▶ WHAT YOU NEED TO DO
Print, exactly as written, the line in the entries below that contains "[0:02.56-0:03.42]" and every line after it up to and including the last. Omit pictures.

Dataset excerpts
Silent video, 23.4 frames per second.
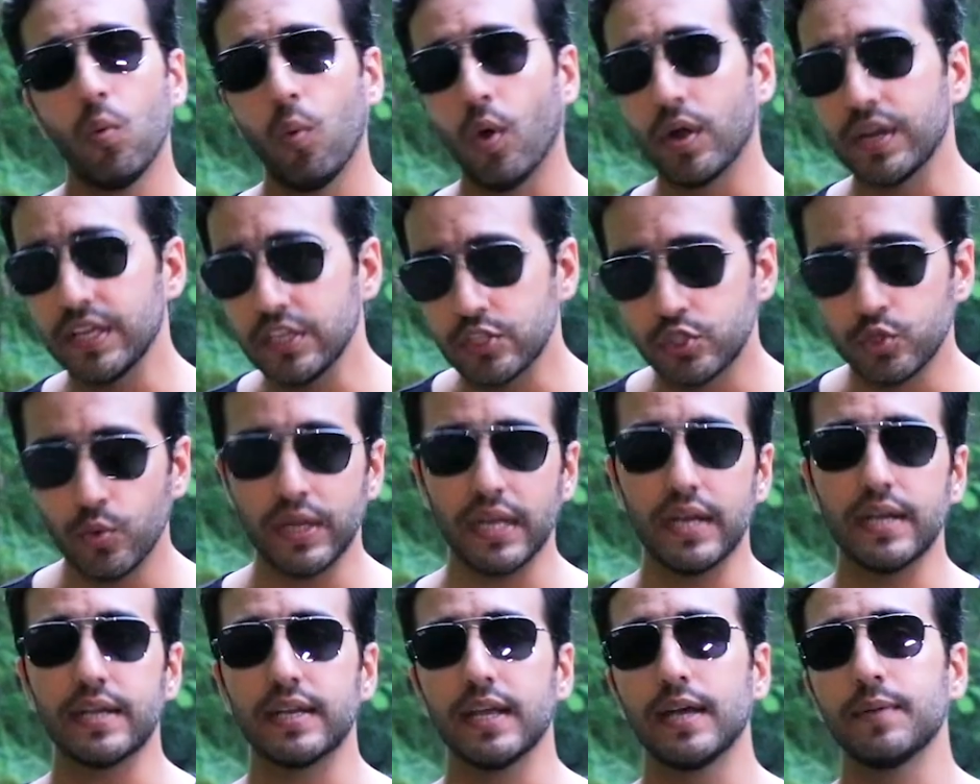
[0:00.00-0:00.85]
what he's doing
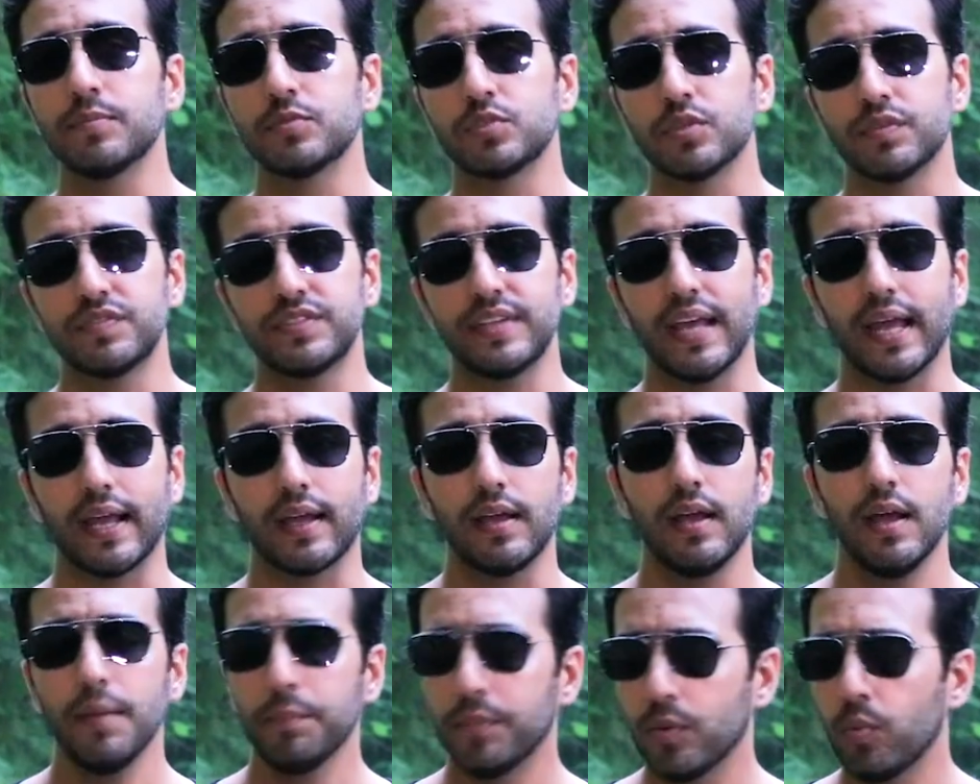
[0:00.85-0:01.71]
in terms of tech,
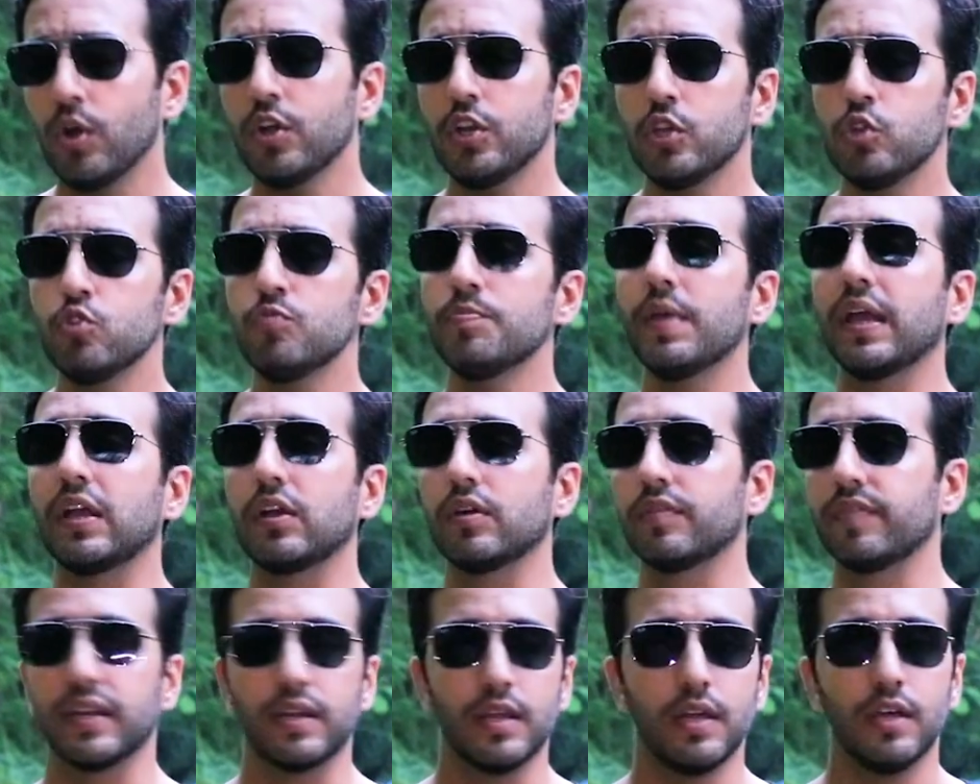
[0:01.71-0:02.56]
but what do you make
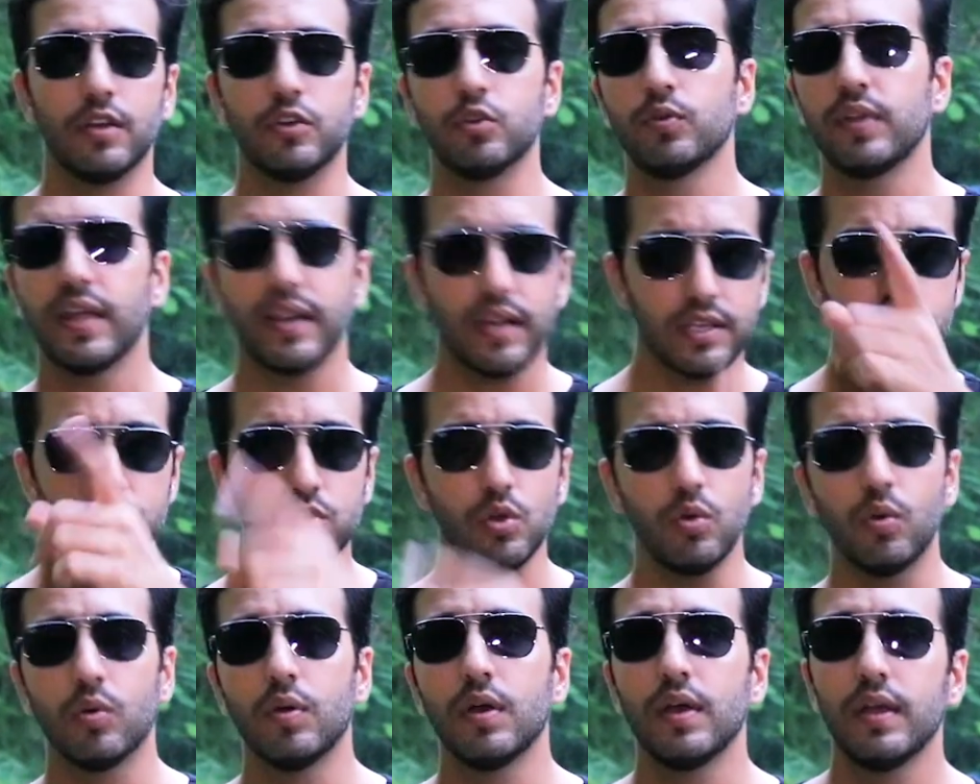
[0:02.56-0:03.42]
of it? Do let us
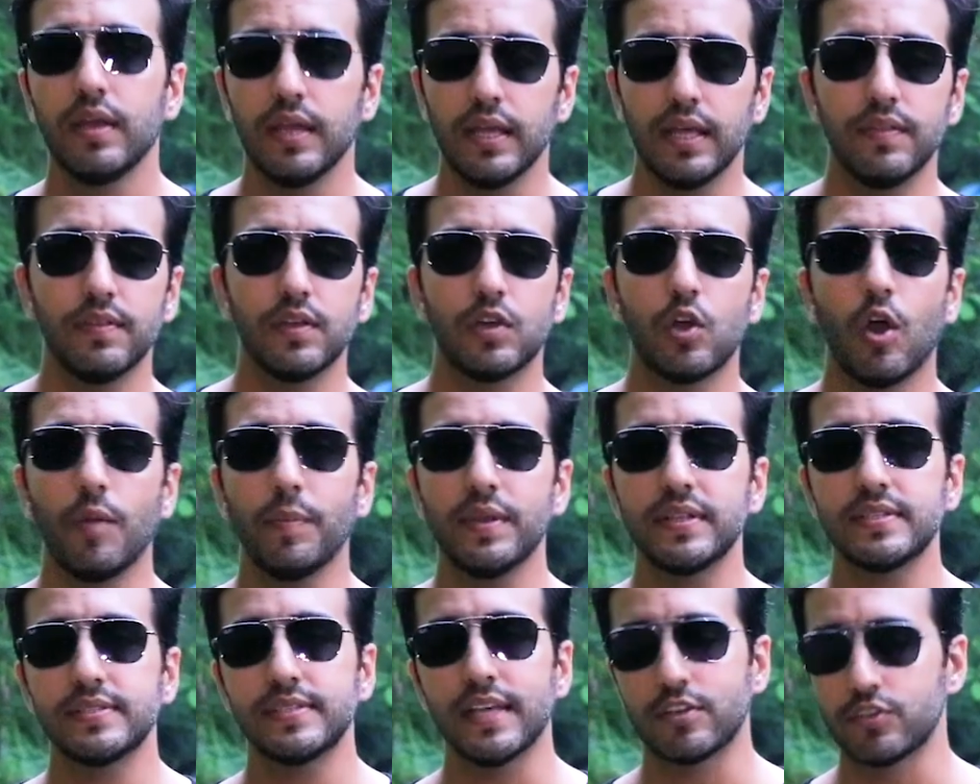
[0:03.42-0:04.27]
know in the
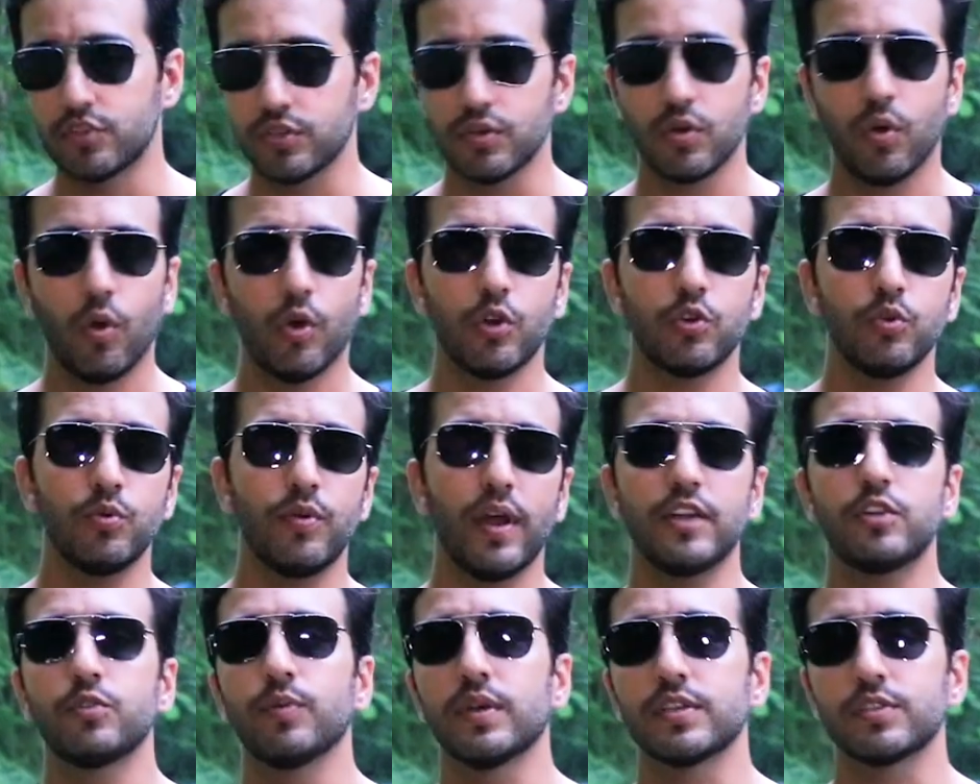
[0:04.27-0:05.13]
comment section or do
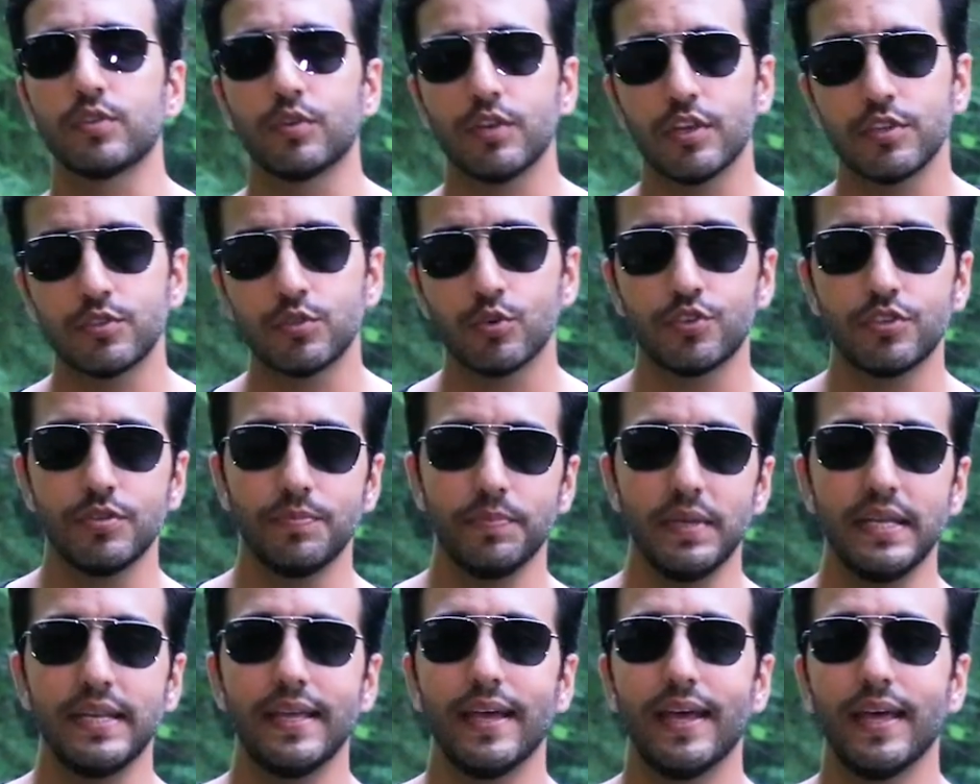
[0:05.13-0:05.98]
write to us on our social
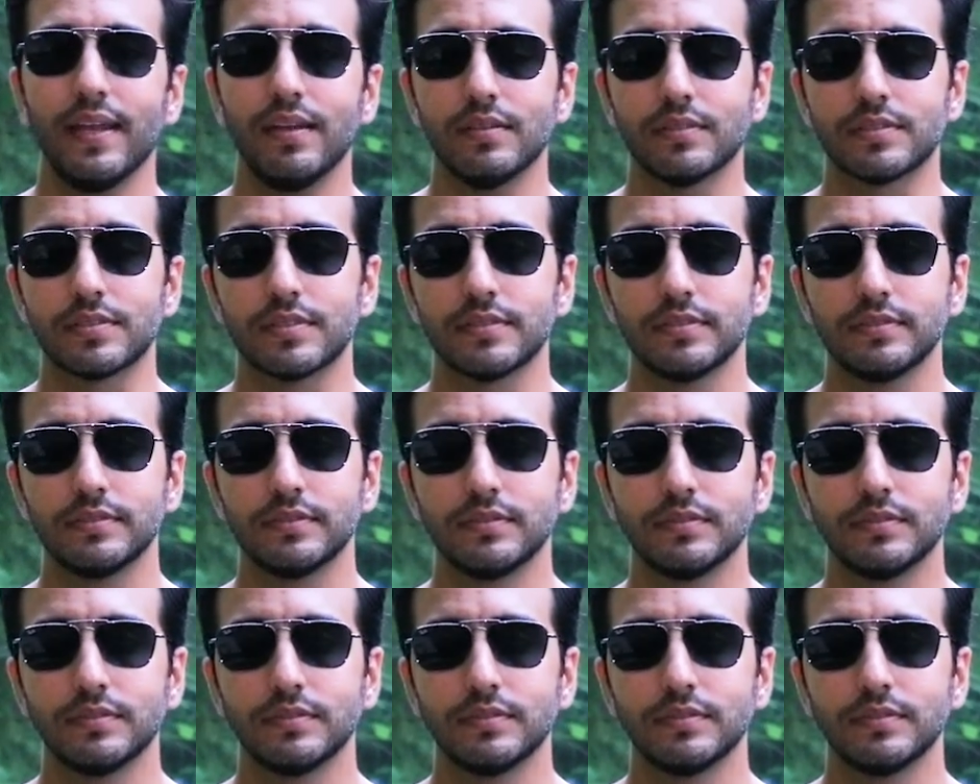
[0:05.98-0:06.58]
media handles.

▶ EXERCISE OUTPUT
[0:02.56-0:03.42]
of it? Do let us
[0:03.42-0:04.27]
know in the
[0:04.27-0:05.13]
comment section or do
[0:05.13-0:05.98]
write to us on our social
[0:05.98-0:06.58]
media handles.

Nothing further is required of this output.